El tempus irreparabile fugit otorga solución a muchos de nuestro problemas mientras que crea otros muchos. A los cinco años de edad Pedro comienza su primer curso de educación primaria y es un niño feliz. Ha disfrutado de las vacaciones familiares y ha madurado lo suficiente como para hacerse responsable de sí mismo, lo que le hace ser muy querido por sus padres. Acude a clase sólo, ansioso por comenzar un nuevo curso. Es siempre el primero en la fila para entrar y espera ansioso el silbato del conserje, pero al llegar a su clase sufre una tremenda desilusión. No está.

Sonia no está. El tiempo se la ha llevado. El tiempo y la inocencia del que no entiende lo que le ocurre. Contrariado, Pedro acude cada día al colegio convencido de que ese es el día en que Sonia volverá a aparecer y el podrá decirle todo lo que la timidez le impedió decirle. Tal y como en sus sueños, Sonia sigue sonriendo con sus sonrosadas mejillas, pero no está. Y Pedro se vuelve retraido y uraño, su faz se endurece y sus ojos antes dulces y brillantes son profundos y desgarradores. Imagen de su tristeza inconfesada.

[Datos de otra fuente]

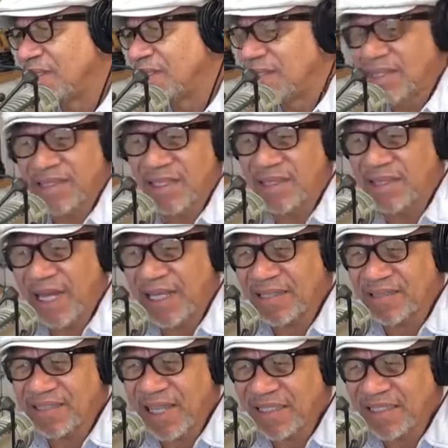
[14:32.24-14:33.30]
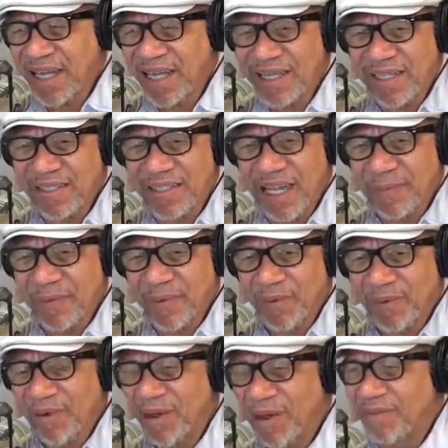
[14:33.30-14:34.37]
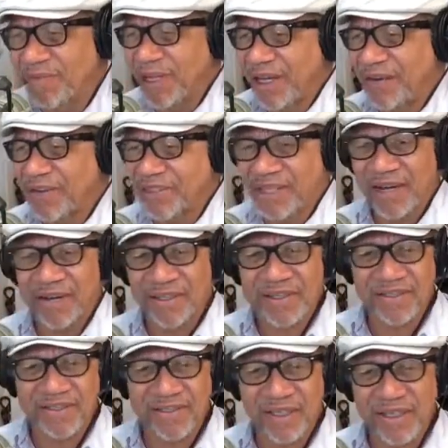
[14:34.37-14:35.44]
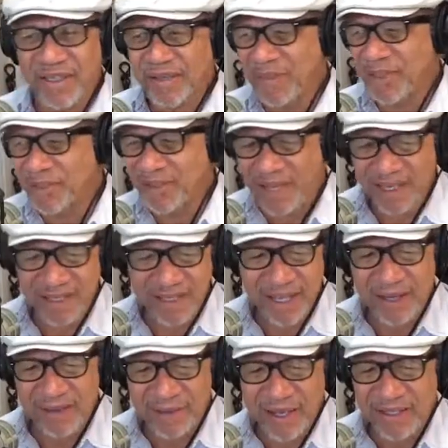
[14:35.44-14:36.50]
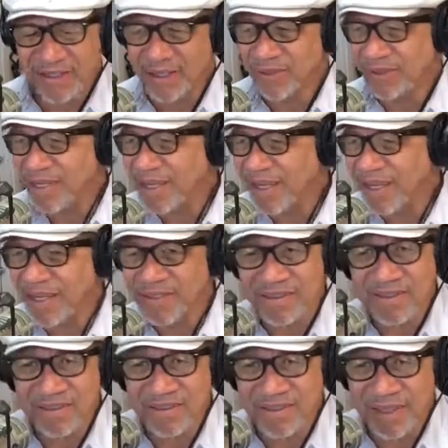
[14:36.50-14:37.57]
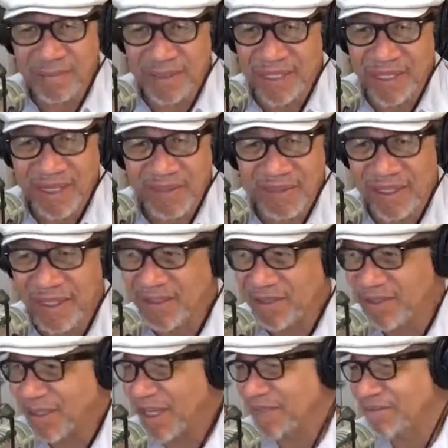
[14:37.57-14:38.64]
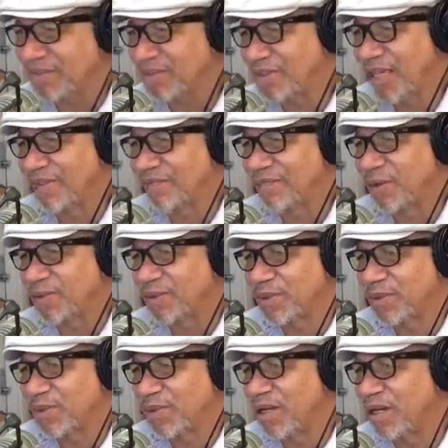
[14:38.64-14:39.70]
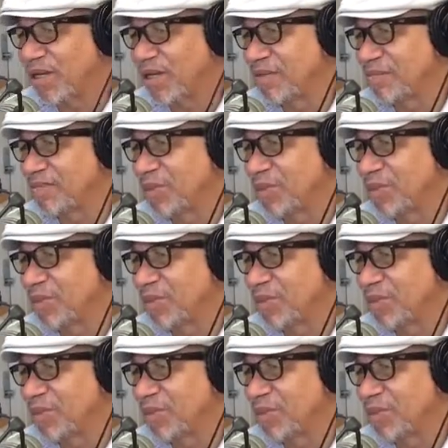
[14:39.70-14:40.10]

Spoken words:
that's not an example of their entire consent. I mean, you got a guy who has no legs that may not stand. You got folks who are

Pedro guarda para sí su angustia. Esta enfermo de una enfermedad incurable y desconocida. Su madre sabe que Pedro está enfermo, vomita todos los desayunos, es egoísta, malencarado. Se convierte en un auténtico demonio. Sus diabluras recaen sobre todos a cuantos quiere, sobre todo sobre su hermana pequeña Marta. Su madre pide consejo médico y le diagnostican el síndrome del principe destronado.

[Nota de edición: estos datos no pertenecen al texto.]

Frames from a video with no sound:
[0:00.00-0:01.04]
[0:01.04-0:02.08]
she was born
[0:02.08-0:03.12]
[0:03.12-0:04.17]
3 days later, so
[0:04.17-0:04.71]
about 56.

Pero Pedro está marcado por el tiempo. Crece aislado y culpa al mundo de una injusticia de la que no son causa. El tiempo nos pone encrucijadas en momentos en los que no podemos ver la bifurcación. Pedro se odia y odia al dios que le ha arrebatado su destino. El camino que habría de recorrer.

Pedro crece, más su corazón sigue menguando entregado al dolor de no poder cambiar el pasado, perdiéndose el presente y odiando el futuro. Es una trampa cruel. Y cada noche sumergido en el poder de su subsconciente, Pedro sueña su destino, el destino que podría haber sido. Entregado al placer del sueño comprende la trampa de su destino. Pedro es adulto, pero sigue pensando que hay trenes que sólo pasan una vez. Sumergido en la melancolía, ese hombre bello, de ojos azules grisáceos y pelo muy fino y castaño oscuro, ya clareado por la madurez y el sufrimiento, felizmente casado con una mujer a la que no ama, con hijos a los que no entiende, trabaja duramente cada día con el único fin de regresar a casa cansado, para poder dormir profundamente e imaginar como Sonia a su espalda le observa sonriendo y sus mejillas sonrosadas.